Ultimately, however, net income fell 19.4% to $ 6.5 million. Rising costs for labor and raw materials, especially more expensive beef, took a toll on Portillo’s profits in the quarter. In short, the channel is grappling with the effects of rampant inflation in the US economy. But while that inflation is currently at its highest level in 40 years at 6.9%, analysts expect it to decline to 2% or 3% in 2022.

Another important financial fact about Portillo is that only around 28% of its shares were sold to new investors during the IPO. Much of the rest is in the hands of Berkshire Partners, a private equity firm that bought Portillo in 2014. If Berkshire decides to sell its shares, it will flood the market and almost certainly cause the stock to fall much lower.

3. Portillo’s is growing, with the Sunbelt in its sights

Although Portillo only had 69 locations at the time of its third quarter earnings report, it has pretty aggressive expansion plans. It plans to open seven more restaurants in 2022, an increase of about 10%, while continuing its current program of delivering food to all 50 states.

During the results call, CEO Michael Osanloo said the company believes that in the long term there is potential for more than 600 Portillo restaurants across the country. The chain plans to continue expanding its presence in the Midwest, its current center of operations. As a second strategic initiative, however, it is also targeting the Sunbelt states for further openings, with Arizona, Florida and Texas earmarked for development. While the expansion is relatively small at this point, it should allow Portillo – and investors – to gauge demand for the restaurant chain’s food outside of its current Midwestern territory.

Finally, Portillo’s is launching an experimental restaurant in Illinois with no catering options. It will have “three service lanes as well as a pickup, catering and delivery area,” according to Osanloo. With delivery and pick-up being much more popular since the onset of the pandemic, the new restaurant setup could allow Portillo’s to increase its footprint without having to incur all the expense of maintaining a food court in the areas. with low pedestrian traffic but with good ordering potential.
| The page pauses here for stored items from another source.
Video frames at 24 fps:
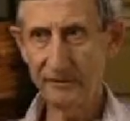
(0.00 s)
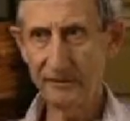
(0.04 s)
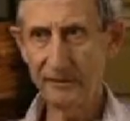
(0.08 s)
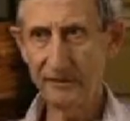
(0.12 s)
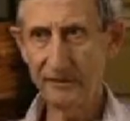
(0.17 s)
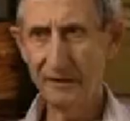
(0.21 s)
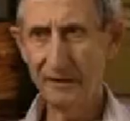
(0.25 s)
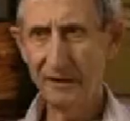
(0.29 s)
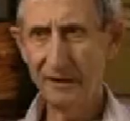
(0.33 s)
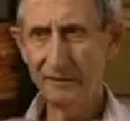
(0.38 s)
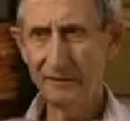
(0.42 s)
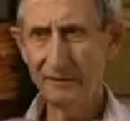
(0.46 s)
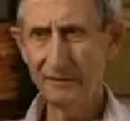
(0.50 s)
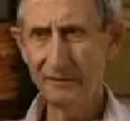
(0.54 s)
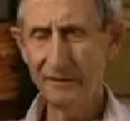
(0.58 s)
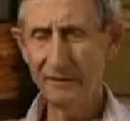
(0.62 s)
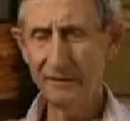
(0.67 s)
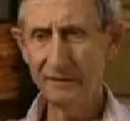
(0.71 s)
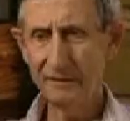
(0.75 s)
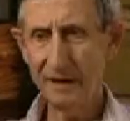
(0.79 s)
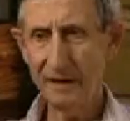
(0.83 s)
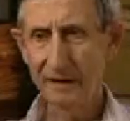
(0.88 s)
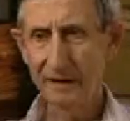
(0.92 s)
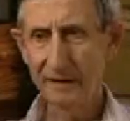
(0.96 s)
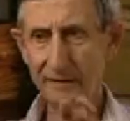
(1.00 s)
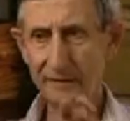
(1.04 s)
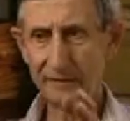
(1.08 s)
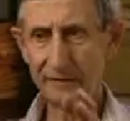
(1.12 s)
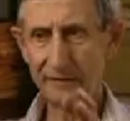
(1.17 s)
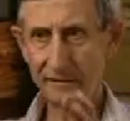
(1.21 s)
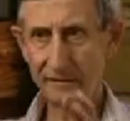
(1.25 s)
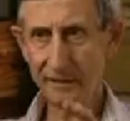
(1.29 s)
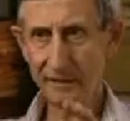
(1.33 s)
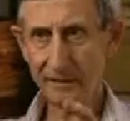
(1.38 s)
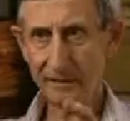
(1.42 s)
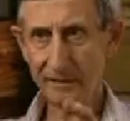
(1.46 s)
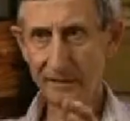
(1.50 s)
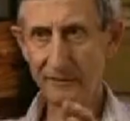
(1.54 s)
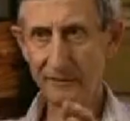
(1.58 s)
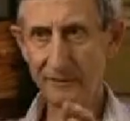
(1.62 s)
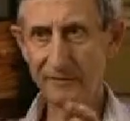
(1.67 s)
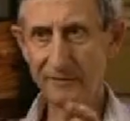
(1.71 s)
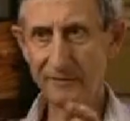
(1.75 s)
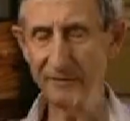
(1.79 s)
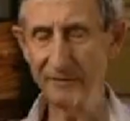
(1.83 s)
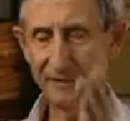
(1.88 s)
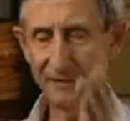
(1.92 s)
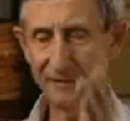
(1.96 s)
But it's on a tiny scale. I
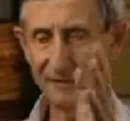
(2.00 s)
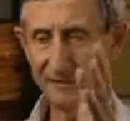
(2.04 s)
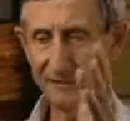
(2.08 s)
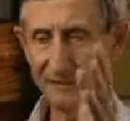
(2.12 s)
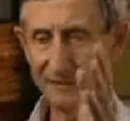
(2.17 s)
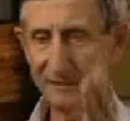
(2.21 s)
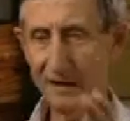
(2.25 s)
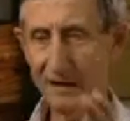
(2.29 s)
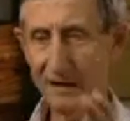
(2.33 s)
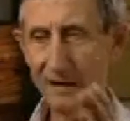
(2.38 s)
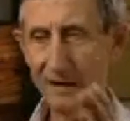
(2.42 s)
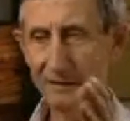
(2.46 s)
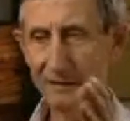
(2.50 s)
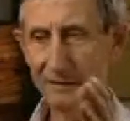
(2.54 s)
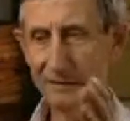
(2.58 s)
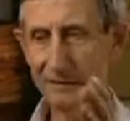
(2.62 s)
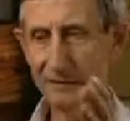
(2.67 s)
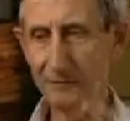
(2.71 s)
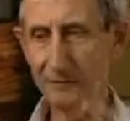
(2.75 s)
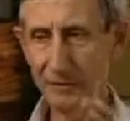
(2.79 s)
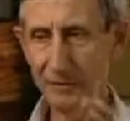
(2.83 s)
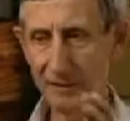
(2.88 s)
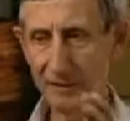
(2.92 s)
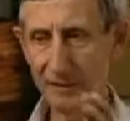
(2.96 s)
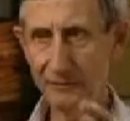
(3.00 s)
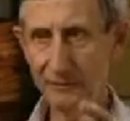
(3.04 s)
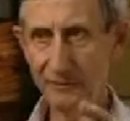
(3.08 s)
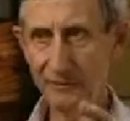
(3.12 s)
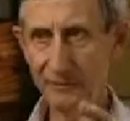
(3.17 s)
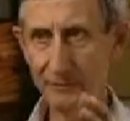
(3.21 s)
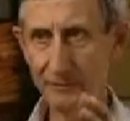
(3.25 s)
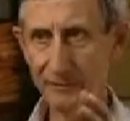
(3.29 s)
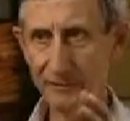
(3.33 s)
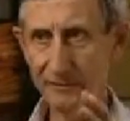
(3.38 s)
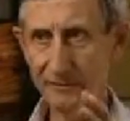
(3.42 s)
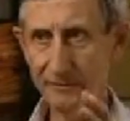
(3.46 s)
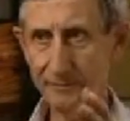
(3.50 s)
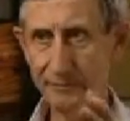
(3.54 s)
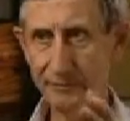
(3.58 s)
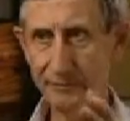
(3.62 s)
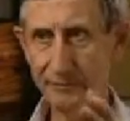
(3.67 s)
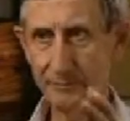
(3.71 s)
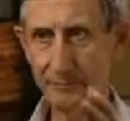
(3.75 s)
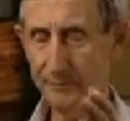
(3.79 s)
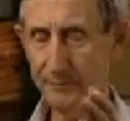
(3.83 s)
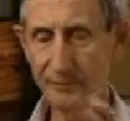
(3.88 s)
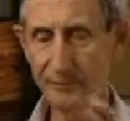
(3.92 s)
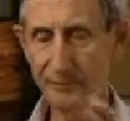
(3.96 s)
mean, it's tiny compared with what's
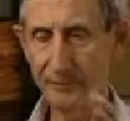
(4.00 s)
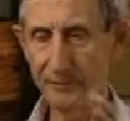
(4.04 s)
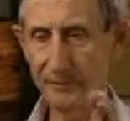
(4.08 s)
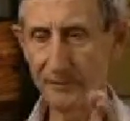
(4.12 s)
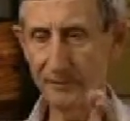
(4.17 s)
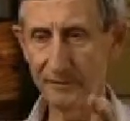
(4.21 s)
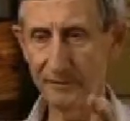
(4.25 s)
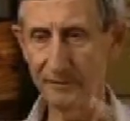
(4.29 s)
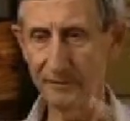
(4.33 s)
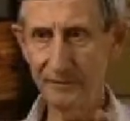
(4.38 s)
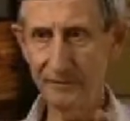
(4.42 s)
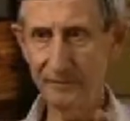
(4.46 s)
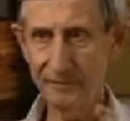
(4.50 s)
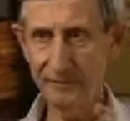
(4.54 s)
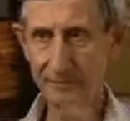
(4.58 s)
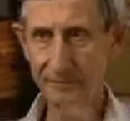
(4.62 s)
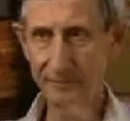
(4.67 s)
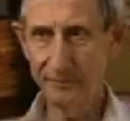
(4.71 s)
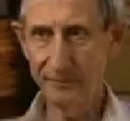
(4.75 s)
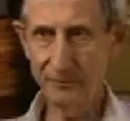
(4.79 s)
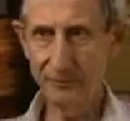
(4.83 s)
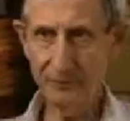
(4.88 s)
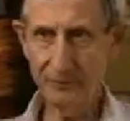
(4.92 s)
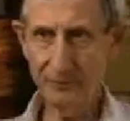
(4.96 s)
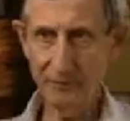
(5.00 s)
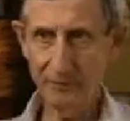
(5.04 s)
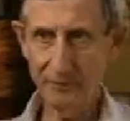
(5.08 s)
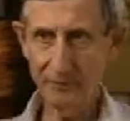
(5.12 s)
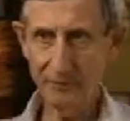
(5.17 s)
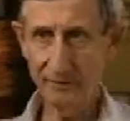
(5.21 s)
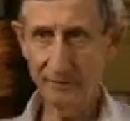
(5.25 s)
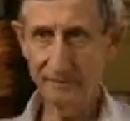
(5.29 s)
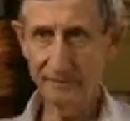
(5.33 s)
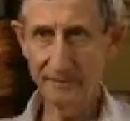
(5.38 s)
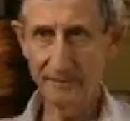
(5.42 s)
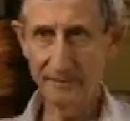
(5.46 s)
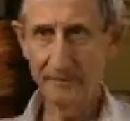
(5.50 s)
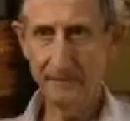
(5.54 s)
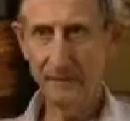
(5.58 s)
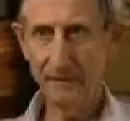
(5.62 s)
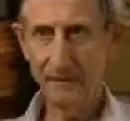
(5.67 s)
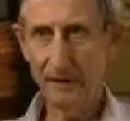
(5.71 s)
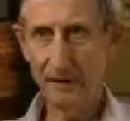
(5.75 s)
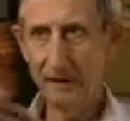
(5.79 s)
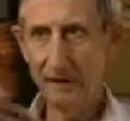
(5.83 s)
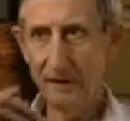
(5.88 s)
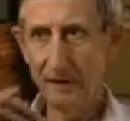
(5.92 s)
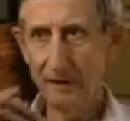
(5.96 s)
going into the computer models.
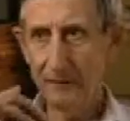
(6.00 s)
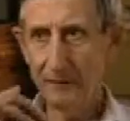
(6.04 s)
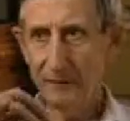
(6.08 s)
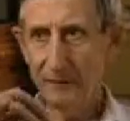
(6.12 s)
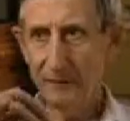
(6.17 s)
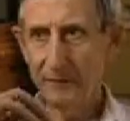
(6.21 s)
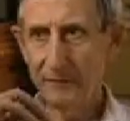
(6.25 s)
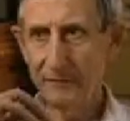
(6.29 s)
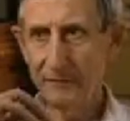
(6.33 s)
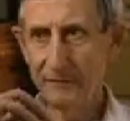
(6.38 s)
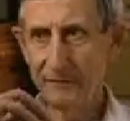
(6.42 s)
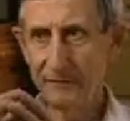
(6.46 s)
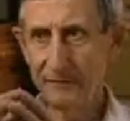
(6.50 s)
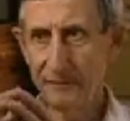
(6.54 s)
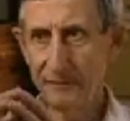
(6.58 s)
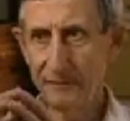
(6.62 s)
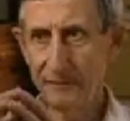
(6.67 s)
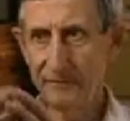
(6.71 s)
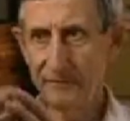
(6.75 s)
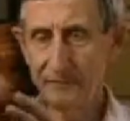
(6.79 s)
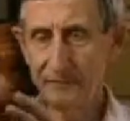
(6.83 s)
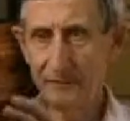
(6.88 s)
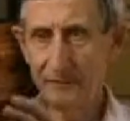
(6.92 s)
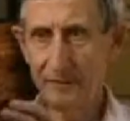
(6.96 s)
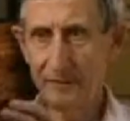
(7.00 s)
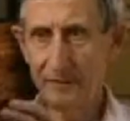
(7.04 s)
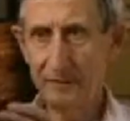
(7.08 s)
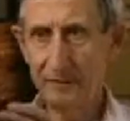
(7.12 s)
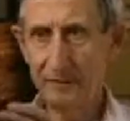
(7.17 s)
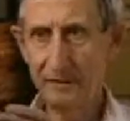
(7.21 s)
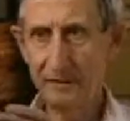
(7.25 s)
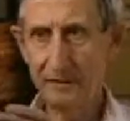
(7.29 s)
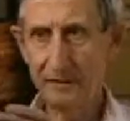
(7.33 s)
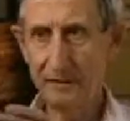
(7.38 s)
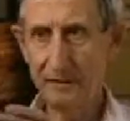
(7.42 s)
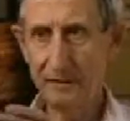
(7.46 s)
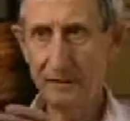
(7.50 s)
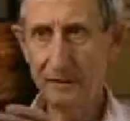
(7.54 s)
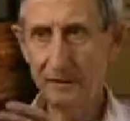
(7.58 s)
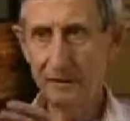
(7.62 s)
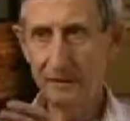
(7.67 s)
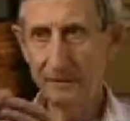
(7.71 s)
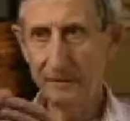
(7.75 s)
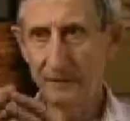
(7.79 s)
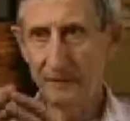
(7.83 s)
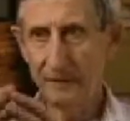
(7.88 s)
But this is what's really needed.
What is a good entry point for the Portillo stock?

While Portillo’s has seen its revenues plummet under pressure from input inflation, COVID-19 and the current labor shortage, these challenges will likely be temporary. The pressures will likely ease in the course of 2022, when Portillo’s robust income growth and expansion plans should give it bullish momentum as a good choice among restoration stocks.

In the meantime, however, it looks like Portillo’s will experience sharp swings in the value of its shares for some time, as often happens following an IPO. The biggest wildcard, however, could be Berkshire Partners’ primary stake in the company. Waiting a few more months to see if Berkshire sells after the foreclosure expires, then waiting for stock prices to drop below the new average range, might be the best strategy to get into this new public company before the late 2022 rebound. or 2023 as inflation declines.

This article represents the opinion of the author, who may disagree with the “official” recommendation position of a premium Motley Fool consulting service. We are motley! Challenging an investment thesis – even one of our own – helps us all to think critically about investing and make decisions that help us become smarter, happier, and richer.